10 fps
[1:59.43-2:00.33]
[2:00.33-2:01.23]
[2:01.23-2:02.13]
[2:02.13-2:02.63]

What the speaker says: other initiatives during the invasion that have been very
==
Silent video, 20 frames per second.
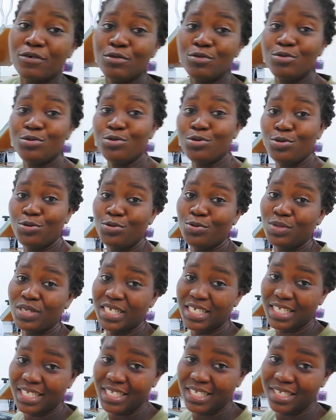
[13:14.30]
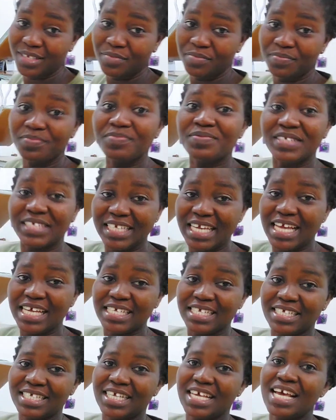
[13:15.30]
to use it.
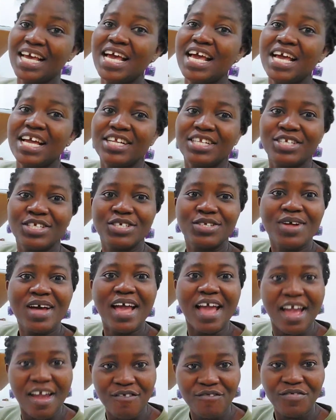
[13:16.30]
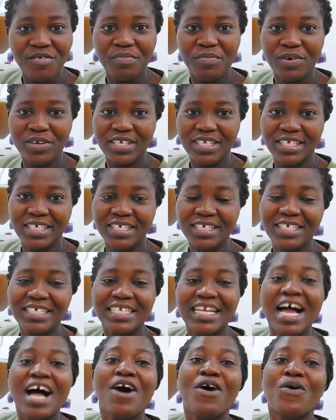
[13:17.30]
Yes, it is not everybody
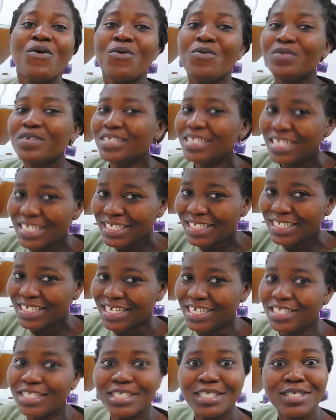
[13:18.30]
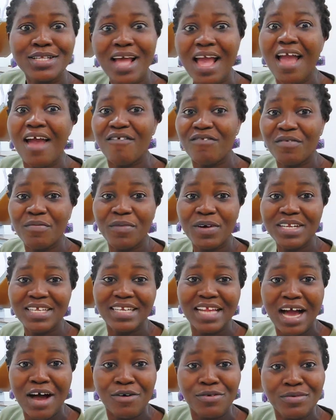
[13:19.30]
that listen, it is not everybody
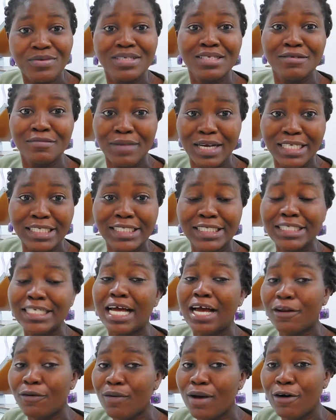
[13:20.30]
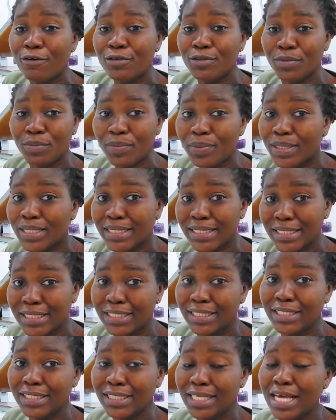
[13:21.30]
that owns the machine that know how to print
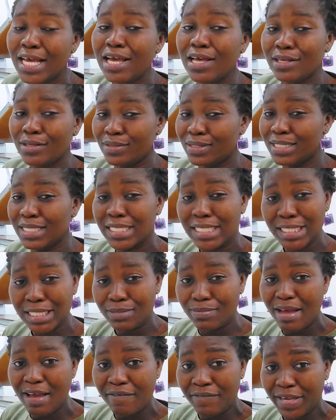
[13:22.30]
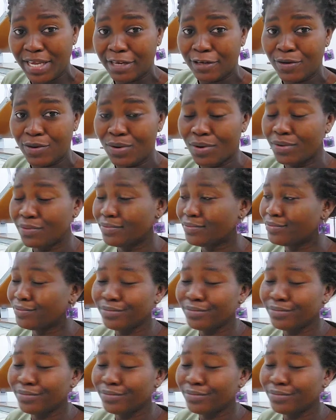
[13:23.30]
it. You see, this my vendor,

* _EXERCISE DIRECTIONS_: Given the records above, return exactly the lines starting at the line containing "[1:59.43-2:00.33]" and ending at the line containing "What the speaker", including both.

* _EXERCISE RESULT_:
[1:59.43-2:00.33]
[2:00.33-2:01.23]
[2:01.23-2:02.13]
[2:02.13-2:02.63]

What the speaker says: other initiatives during the invasion that have been very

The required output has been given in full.